- [Exercise] Print every entry again exactly, with no pictures.

>>>>

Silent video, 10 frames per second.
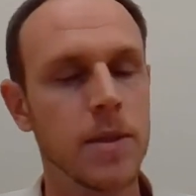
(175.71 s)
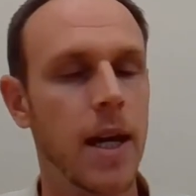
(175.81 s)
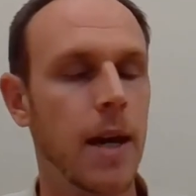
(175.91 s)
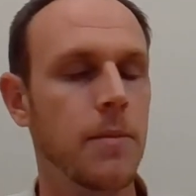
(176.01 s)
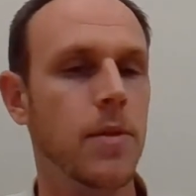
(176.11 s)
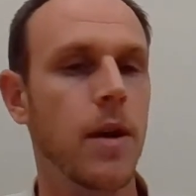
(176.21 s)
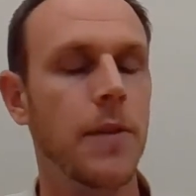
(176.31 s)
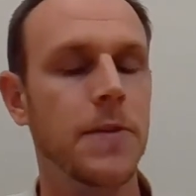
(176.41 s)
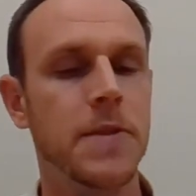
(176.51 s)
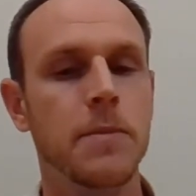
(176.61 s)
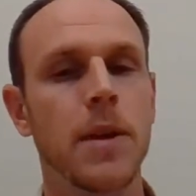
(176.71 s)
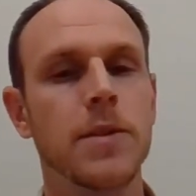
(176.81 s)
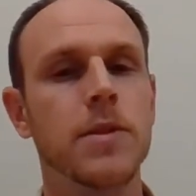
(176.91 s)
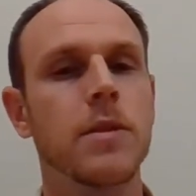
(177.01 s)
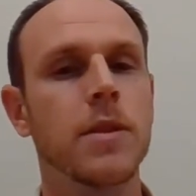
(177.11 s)
time throughout the
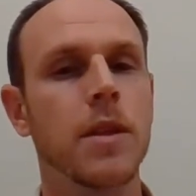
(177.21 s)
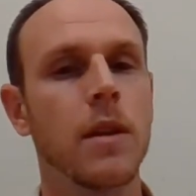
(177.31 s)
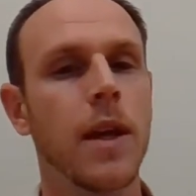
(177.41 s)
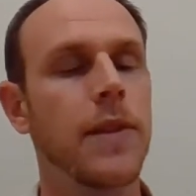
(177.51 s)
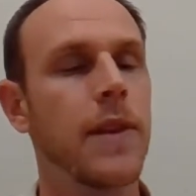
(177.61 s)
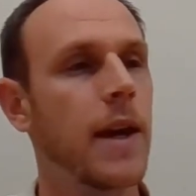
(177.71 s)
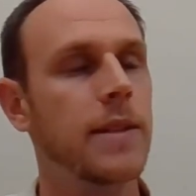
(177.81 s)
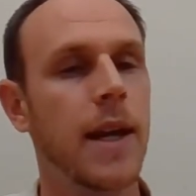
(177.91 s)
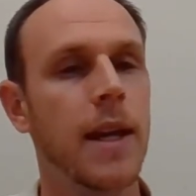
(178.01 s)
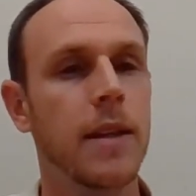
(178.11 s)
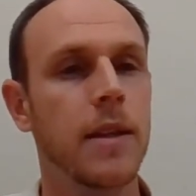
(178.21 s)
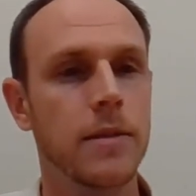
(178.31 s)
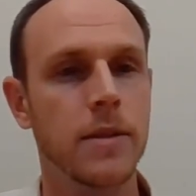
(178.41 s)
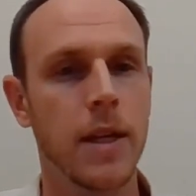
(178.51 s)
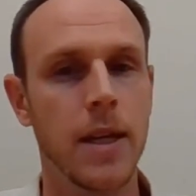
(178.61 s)
semester to let the SI
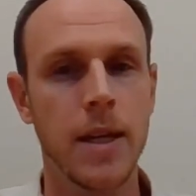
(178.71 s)
leaders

<<<<

- [Solution to the exercise]
Silent video, 10 frames per second.
(175.71 s)
(175.81 s)
(175.91 s)
(176.01 s)
(176.11 s)
(176.21 s)
(176.31 s)
(176.41 s)
(176.51 s)
(176.61 s)
(176.71 s)
(176.81 s)
(176.91 s)
(177.01 s)
(177.11 s)
time throughout the
(177.21 s)
(177.31 s)
(177.41 s)
(177.51 s)
(177.61 s)
(177.71 s)
(177.81 s)
(177.91 s)
(178.01 s)
(178.11 s)
(178.21 s)
(178.31 s)
(178.41 s)
(178.51 s)
(178.61 s)
semester to let the SI
(178.71 s)
leaders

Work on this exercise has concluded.